Eğitim—Sen Zonguldak Şube Başkanı Orhan Yılmaz,  “Demokratik Bir Akademi” başlıklı yazılı bir açıklama yaptı.

Orhan Yılmaz,  Cumhurbaşkanı ve AKP Genel Başkanı Erdoğan’ ın talimatlarıyla eğitim ve yükseköğretim alanının hızla dönüştürüldüğüne tanık olduklarını belirterek “Cumhurbaşkanı Erdoğan’ ın “Allah aşkına şu yardımcı doçentlik olayı nedir?” sorusunun bir “işaret fişeği” gibi YÖK’ ü harekete geçirmesinin ardından “yardımcı doçentliğin” kaldırılacağını öğreniyoruz.” Dedi.

Yılmaz, öncelikle söz konusu düzenlemenin Meclis gündemine gelmeden kapalı kapılar ardında planlandığını konunun asıl muhatabı olan akademinin ve sendikaların görüşlerine başvurulmadığını vurguladı.

Açıklamanın devamı şöyle:

“Dolayısıyla sahip olduğumuz bilgi, sadece YÖK’ ün açıklamalarında ve basında yer alan haberlerde yer aldığı kadardır!

Yıllardır ifade ettiğimiz gibi 15 yılı aşkın AKP iktidarı süresince akademide yoğun kadrolaşmanın sonucunda ciddi bir nitelik kaybı yaşanmıştır.
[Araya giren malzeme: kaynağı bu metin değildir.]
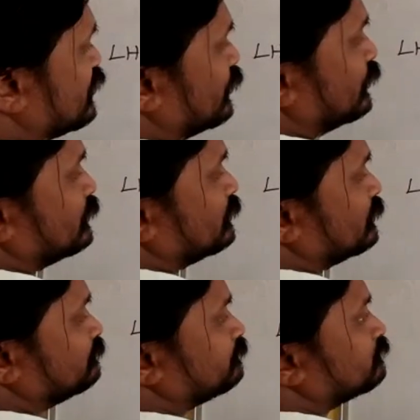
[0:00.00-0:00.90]
2
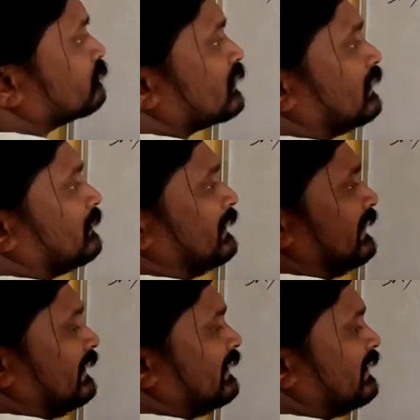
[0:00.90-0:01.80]

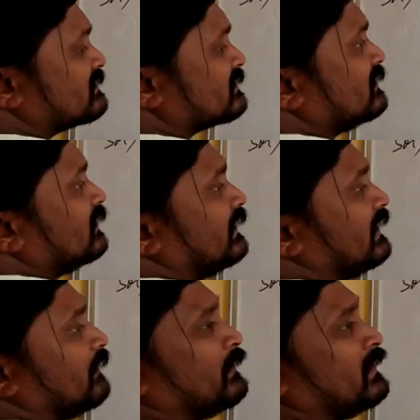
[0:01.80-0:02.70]
minus
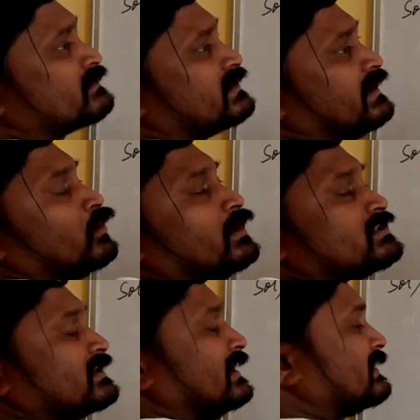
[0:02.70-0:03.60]
f of 0 is
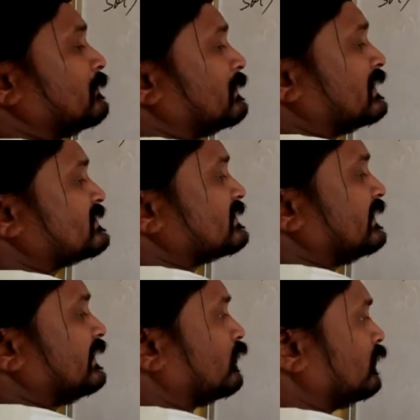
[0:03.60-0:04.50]
nothing but
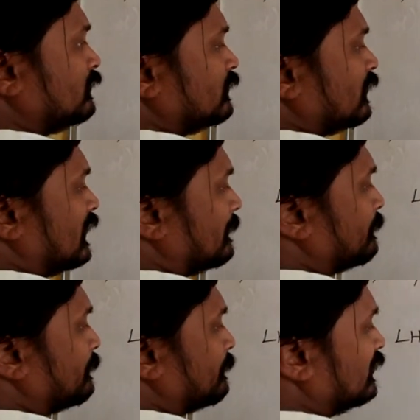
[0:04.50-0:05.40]
0
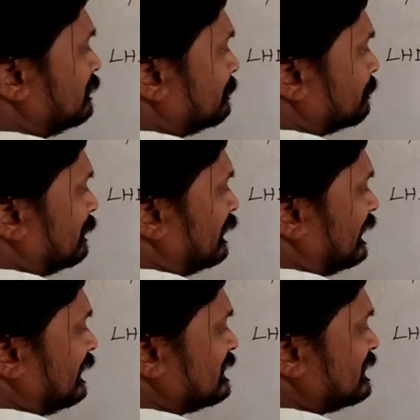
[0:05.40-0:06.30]
upon
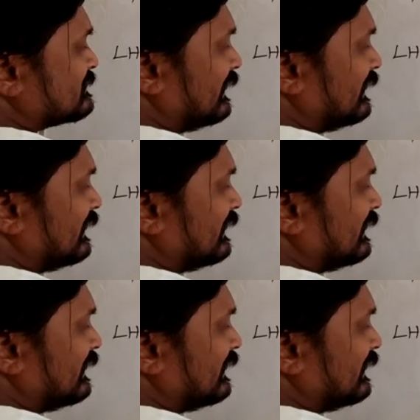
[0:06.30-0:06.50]
minus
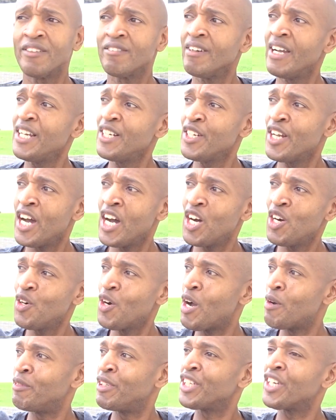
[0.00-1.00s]
Right now,
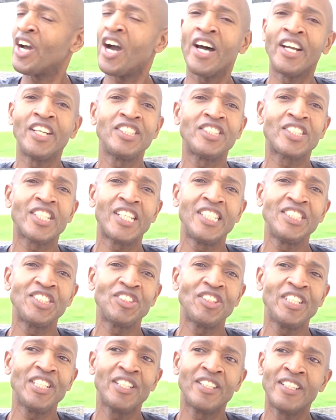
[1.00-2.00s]
I'm in cottage
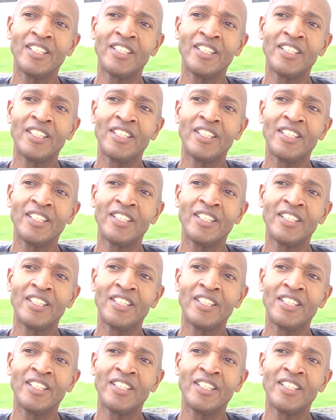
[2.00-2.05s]
country.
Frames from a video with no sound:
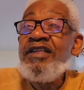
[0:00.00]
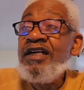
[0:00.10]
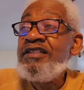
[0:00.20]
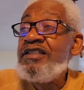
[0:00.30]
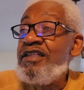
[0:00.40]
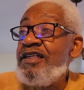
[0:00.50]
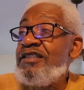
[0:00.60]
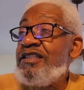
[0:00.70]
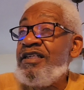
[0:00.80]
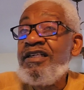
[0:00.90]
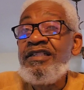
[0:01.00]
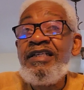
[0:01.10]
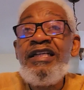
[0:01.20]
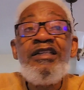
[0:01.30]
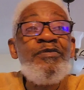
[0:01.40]
dust and dust and dust.
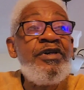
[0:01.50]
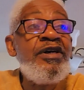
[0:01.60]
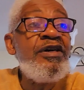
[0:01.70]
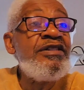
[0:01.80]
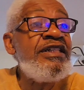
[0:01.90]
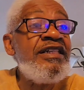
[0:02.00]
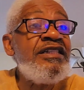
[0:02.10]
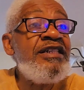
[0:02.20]
It is because it is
Bu durumun temel nedeni AKP-YÖK-Rektörler işbirliğiyle üniversitelerde eleştirel, özgür, bilimsel bilgi üretiminin baskı altına alınması ve kendileri tarafından makbul görülmeyen bilginin ve bu bilgiyi üretenlerin üniversitenin dışına itilmek istenmesidir. Dolayısıyla özgür ve eleştirel bilgi üretmeye çalışanlar disiplin soruşturmaları, işten atılma, kadro alamama gibi farklı biçimlerde baskı, yıldırma ve tehditle karşılaşmıştır.

Bugün, bu sorunlar yokmuş gibi davranmak ve sorunun kaynağını “yardımcı doçentlik” kadrosu gibi göstermeye çalışmak, sadece tartışmaların sınırını daraltmakla kalmamakta, akademinin üzerindeki mevcut baskıyı da gizleme amacına hizmet etmektedir. Daha açık ifade etmek gerekirse; bir taraftan doktora sonrası araştırmacı adı altında araştırma görevlilerinin güvencesizliğe mahkum edildiği bir sistem yaşama geçirilmiş, diğer taraftan ise atama ve yükselme kriterleri üniversitelere bırakılıyor denilerek mevcut kadrolaşmayı ve nitelik kaybını derinleştirecek uygulamaların hazırlığı yapılmaktadır. Açıkça varolan güvence ve kadrolar, AKP-YÖK-Rektörler işbirliği içerisinde “makbul görülen” akademisyenlere sunulan bir ayrıcalık olacaktır.

Muhalif duruşu nedeniyle sözleşmesi yenilenmeyen, işten atılma kaygısı nedeniyle özgürce üretemeyen, ürettiğini özgürce paylaşamayan bir akademinin varlığı yanı başımızda durdukça ve üniversiteleri A.Ş. yaparak üniversitenin kurumsal özerkliğini güçlendirdiğini sananların politikaları egemen oldukça, atılacak her adım, üniversiteyi ve akademiyi varlık nedenlerinden uzaklaştıracaktır.

Eğitim Sen olarak, kadrosunun adı her ne olursa olsun akademinin temel ihtiyacının iş güvencesi ve akademik özgürlüklerin güvence altına alınması olduğunu, iş güvencesi olmadan da eşitlikçi, özgürlükçü ve demokratik bir akademik iklimin yaratılamayacağını belirtmek isteriz. Unutulmamalıdır ki sorunun asıl muhataplarının ihtiyaç ve taleplerini yok sayan her düzenleme sorunları çözmekten ziyade daha büyük ve köklü sorunlara neden olacaktır.  Dolayısıyla başta üyelerimizin hakları olmak üzere akademiyi ve üniversiteyi savunabilmek için süreci yakından takip edeceğimiz, görüş ve eleştirilerimizi kamuoyuyla paylaşacağımız bilinmelidir.”